EEC事務局が官民5者と提携=クリーン電力供給を調査研究

 東部特別開発区政策委員会事務局(EEC事務局)は、東部経済回廊(EEC)エリアの事業者への新たな電力ネットワークシステムを通じて、発電事業者によるクリーン・エネルギー供給を支援する。7月18日に地方電力公団(PEA)、民間発電事業者協会、タイ再生可能エネルギー協会、民衆のためのクリーン・エネルギー財団、タイ工業連盟(FTI)の再生可能エネルギー部会、電力部会と覚書を取り交わした。
 チュラ・スックマノップEEC事務局長[=写真中央]によれば、クリーンエネルギーからの電力をEEC地域に供給するための新たなグリッド・ネットワーク建設に関係する規制、コスト、建設地域、許可申請ルールなどの関連法制について調査研究する。

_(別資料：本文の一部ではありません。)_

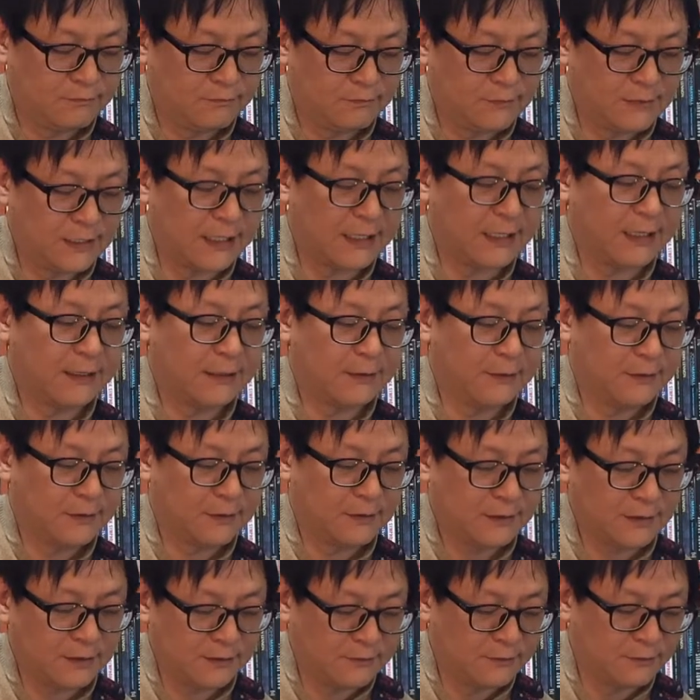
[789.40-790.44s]
네.
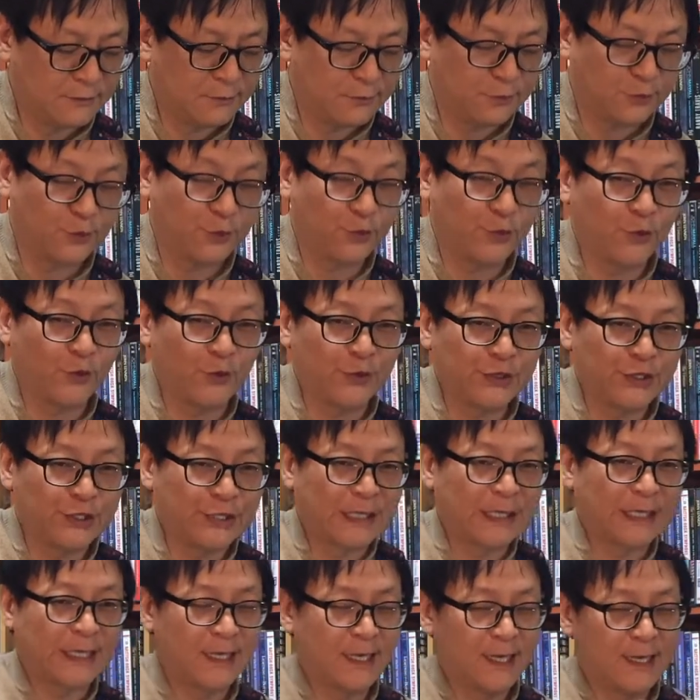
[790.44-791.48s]

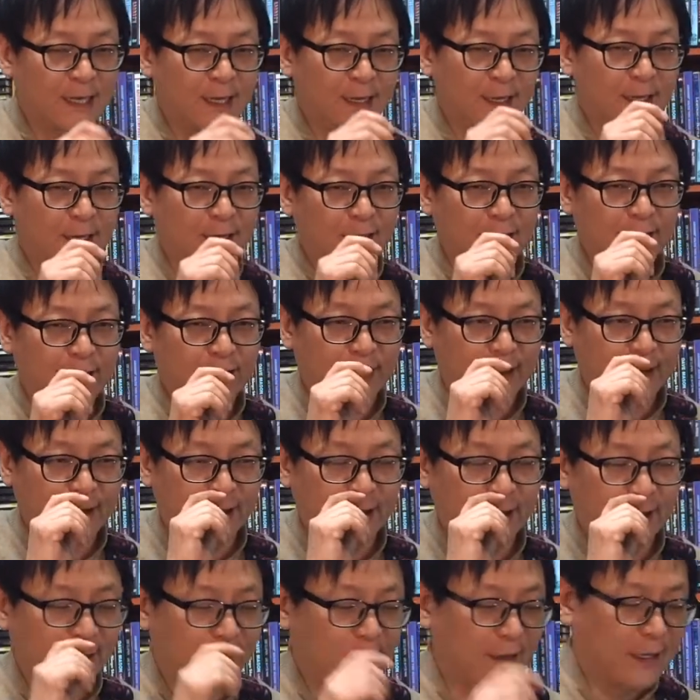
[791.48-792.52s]
요거는
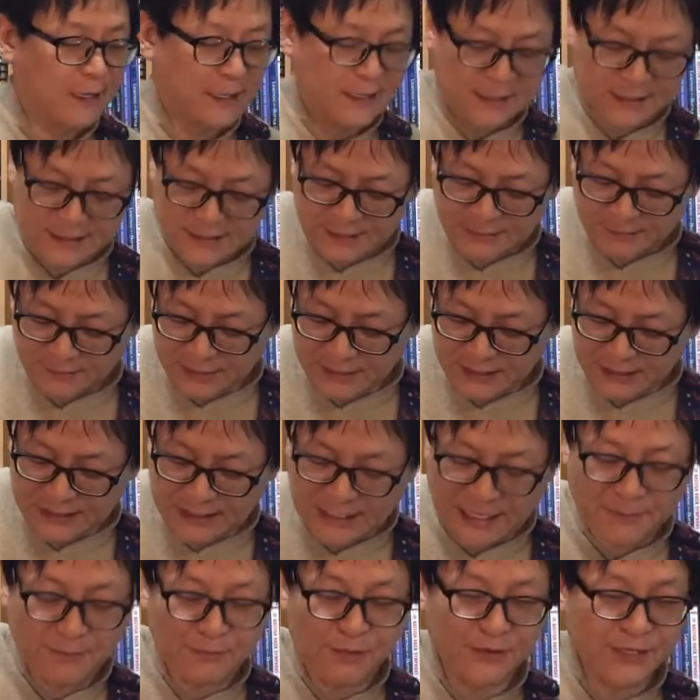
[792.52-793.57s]
어, 피킹
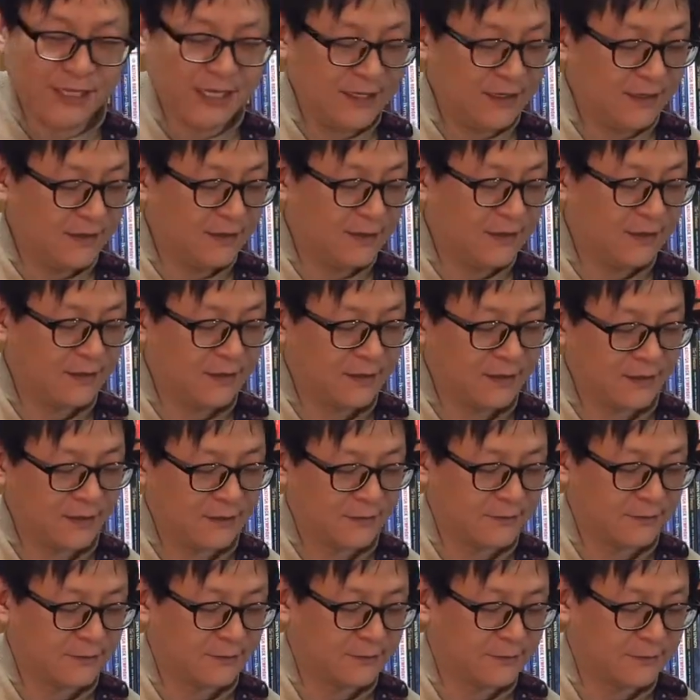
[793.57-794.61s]
한 번에
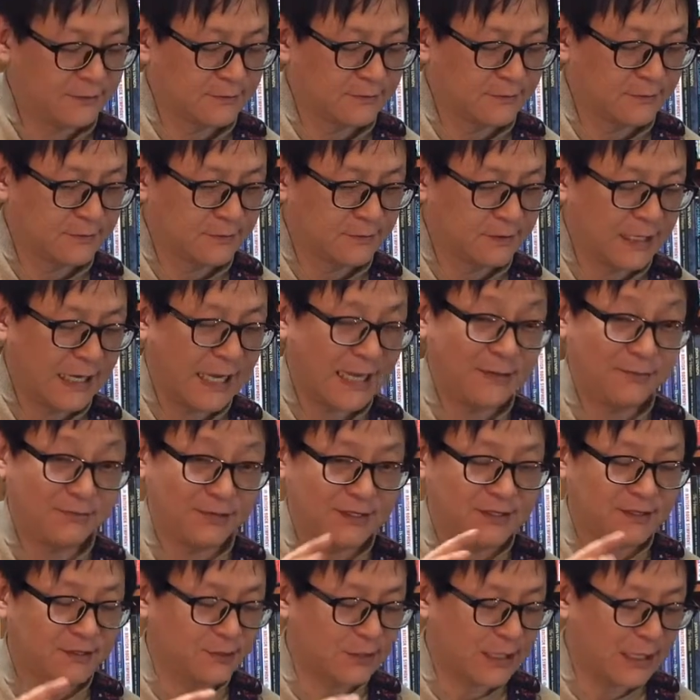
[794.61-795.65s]
한
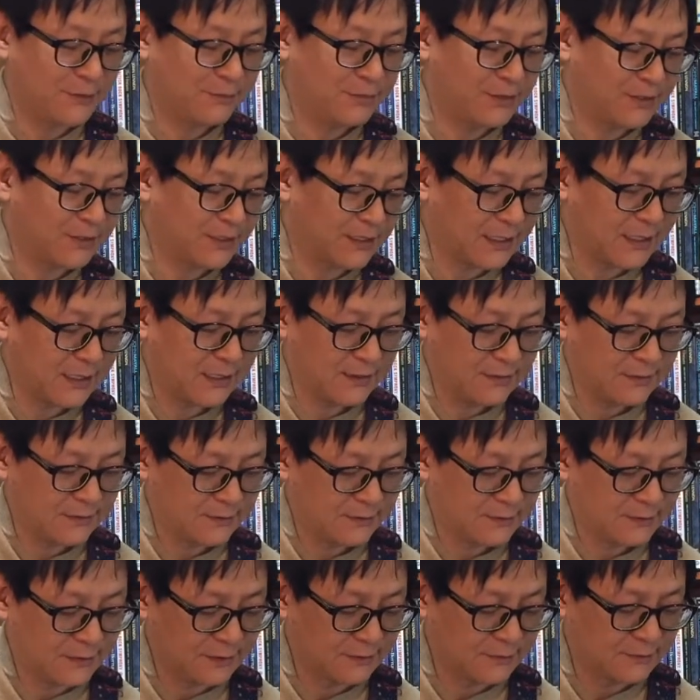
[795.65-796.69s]
비트죠 한 비트에
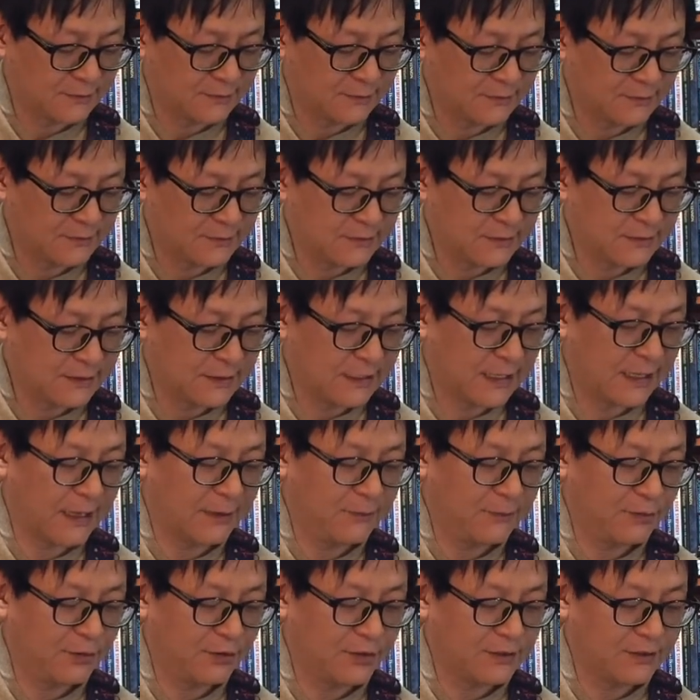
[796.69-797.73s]
이렇게
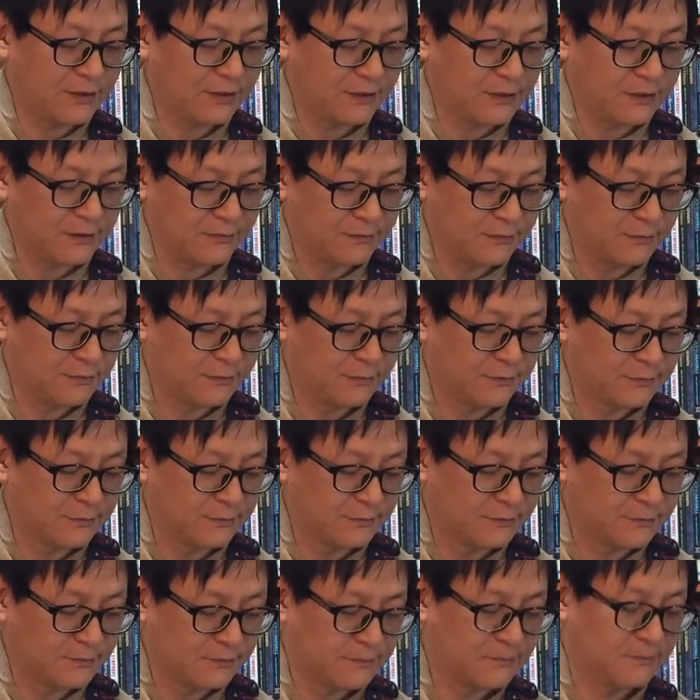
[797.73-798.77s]

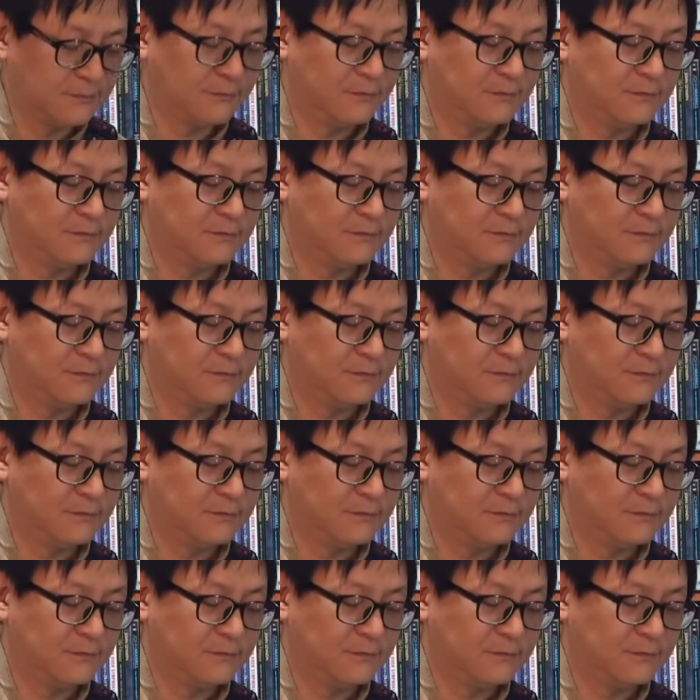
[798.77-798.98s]
햄머링을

 セーター政府は直接電力購入契約(ダイレクトPPA)を試験的に実施する方針を打ち出している。タイでは再生可能エネルギー電力のピアツーピア取引は許可されていないが、国家エネルギー政策委員会は、外資、特にデータセンターやクラウドサービス事業者を誘致するため、ダイレクトPPAのパイロット・プロジェクトの実施を認めた。
 エネルギー事業監督委員会によれば、電力会社が第三者アクセスコード(TPAコード)のもとで国のグリッドを使用する場合、電力取引にホイーリング料金が課される。再生可能電力を供給するため国の送電線を使用することに対する費用。民間発電事業者協会の会長を務めるハラルド・リンク氏(Bグリムパワー社CEO)は、TPAコードは電力市場における取引自由化を促進するのに不可欠だと指摘している。またダイレクトPPAは、クリーンエネルギーを必要とする企業に欠かせないばかりか、2050年までのカーボンニュートラル達成という政府目標を支援すると語った。
 民衆のためのクリーン・エネルギー財団のスウィット・トラニンパニット理事長は、再エネ促進をスピードアップしないと外国企業の投資が近隣諸国に流れてしまうと指摘している。